* _TASK GOAL_:
Retype, without any change, the line that contains "[00:00:00.90 to 00:00:01.80]" and every line that follows it to the end of the entries, and nothing else.

* _PROVIDED RECORDS_:
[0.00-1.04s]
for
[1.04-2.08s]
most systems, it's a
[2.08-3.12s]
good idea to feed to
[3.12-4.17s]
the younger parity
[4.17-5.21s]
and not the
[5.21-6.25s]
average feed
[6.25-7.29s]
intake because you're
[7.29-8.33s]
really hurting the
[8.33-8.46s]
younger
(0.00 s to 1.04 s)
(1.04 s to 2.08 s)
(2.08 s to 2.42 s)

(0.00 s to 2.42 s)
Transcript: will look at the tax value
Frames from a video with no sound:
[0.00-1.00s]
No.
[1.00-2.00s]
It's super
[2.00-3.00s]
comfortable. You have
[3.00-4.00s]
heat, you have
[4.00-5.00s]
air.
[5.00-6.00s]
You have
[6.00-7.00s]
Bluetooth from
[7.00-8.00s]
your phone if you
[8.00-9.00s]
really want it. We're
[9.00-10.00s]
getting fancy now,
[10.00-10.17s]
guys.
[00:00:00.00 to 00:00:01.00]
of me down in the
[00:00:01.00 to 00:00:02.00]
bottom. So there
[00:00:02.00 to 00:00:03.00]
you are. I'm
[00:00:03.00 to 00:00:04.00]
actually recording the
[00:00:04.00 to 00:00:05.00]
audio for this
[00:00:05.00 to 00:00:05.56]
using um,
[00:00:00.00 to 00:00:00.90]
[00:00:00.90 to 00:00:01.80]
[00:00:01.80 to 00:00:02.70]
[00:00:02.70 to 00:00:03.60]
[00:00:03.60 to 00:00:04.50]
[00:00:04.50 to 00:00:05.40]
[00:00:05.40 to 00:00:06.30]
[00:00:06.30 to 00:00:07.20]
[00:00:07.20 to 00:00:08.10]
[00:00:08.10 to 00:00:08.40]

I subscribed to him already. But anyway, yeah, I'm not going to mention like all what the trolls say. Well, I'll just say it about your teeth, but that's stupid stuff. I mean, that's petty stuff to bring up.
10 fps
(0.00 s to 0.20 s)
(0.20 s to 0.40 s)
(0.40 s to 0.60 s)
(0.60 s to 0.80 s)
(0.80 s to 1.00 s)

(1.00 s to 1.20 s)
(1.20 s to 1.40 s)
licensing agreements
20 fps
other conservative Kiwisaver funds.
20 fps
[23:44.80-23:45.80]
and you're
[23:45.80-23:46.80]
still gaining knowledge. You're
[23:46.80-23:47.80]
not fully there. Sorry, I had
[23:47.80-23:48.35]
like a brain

* _ANSWER_:
[00:00:00.90 to 00:00:01.80]
[00:00:01.80 to 00:00:02.70]
[00:00:02.70 to 00:00:03.60]
[00:00:03.60 to 00:00:04.50]
[00:00:04.50 to 00:00:05.40]
[00:00:05.40 to 00:00:06.30]
[00:00:06.30 to 00:00:07.20]
[00:00:07.20 to 00:00:08.10]
[00:00:08.10 to 00:00:08.40]

I subscribed to him already. But anyway, yeah, I'm not going to mention like all what the trolls say. Well, I'll just say it about your teeth, but that's stupid stuff. I mean, that's petty stuff to bring up.
10 fps
(0.00 s to 0.20 s)
(0.20 s to 0.40 s)
(0.40 s to 0.60 s)
(0.60 s to 0.80 s)
(0.80 s to 1.00 s)

(1.00 s to 1.20 s)
(1.20 s to 1.40 s)
licensing agreements
20 fps
other conservative Kiwisaver funds.
20 fps
[23:44.80-23:45.80]
and you're
[23:45.80-23:46.80]
still gaining knowledge. You're
[23:46.80-23:47.80]
not fully there. Sorry, I had
[23:47.80-23:48.35]
like a brain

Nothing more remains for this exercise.